──────── DATA RECORDS ────────

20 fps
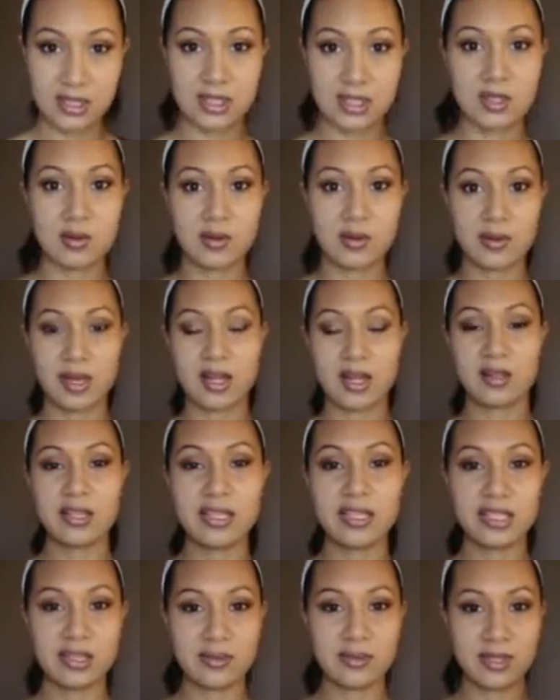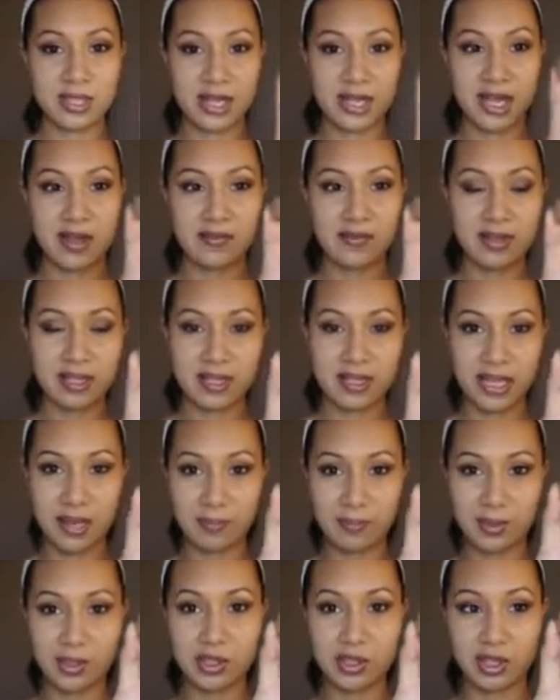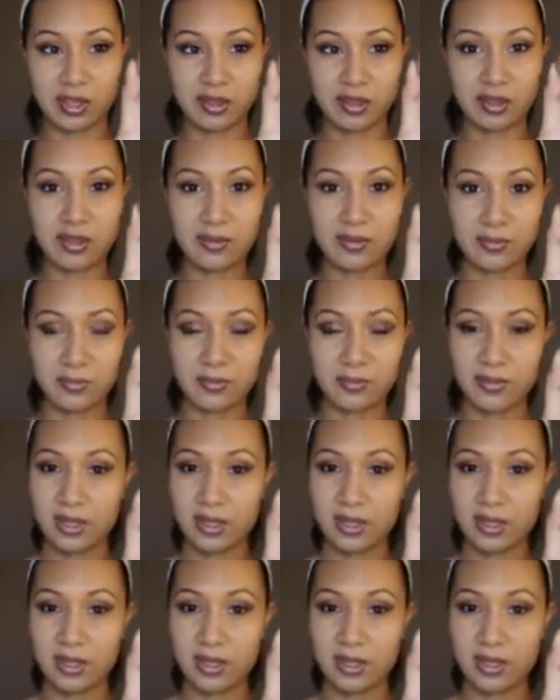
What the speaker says: So all I did was I have a sample jar.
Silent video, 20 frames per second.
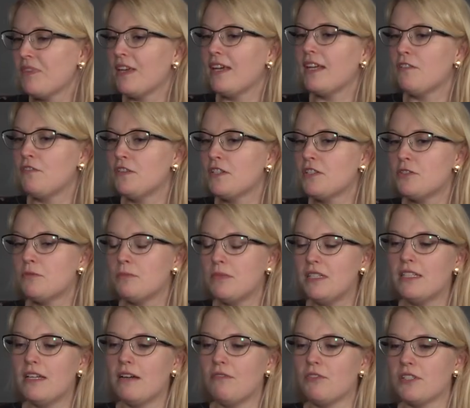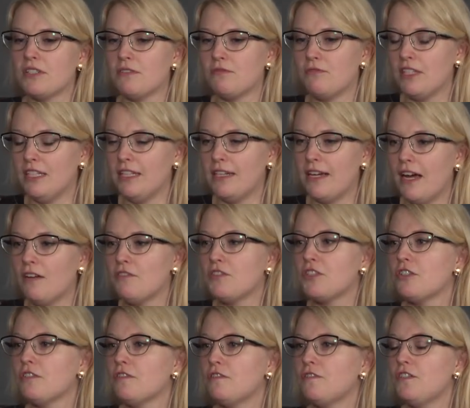And I think to me that was a really,
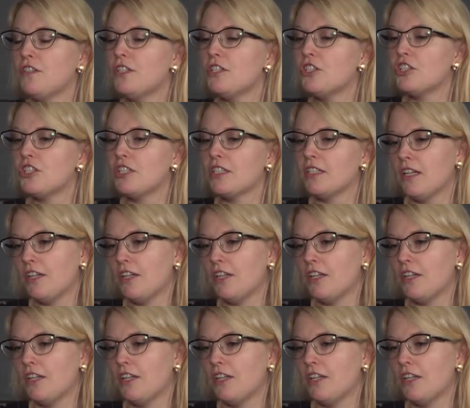after finishing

────────

_DESCRIPTION OF THE TASK_
The expected output is the complete listing, word for word, without any picture.

_ANSWER FOR THE TASK_
20 fps
What the speaker says: So all I did was I have a sample jar.
Silent video, 20 frames per second.
And I think to me that was a really,
after finishing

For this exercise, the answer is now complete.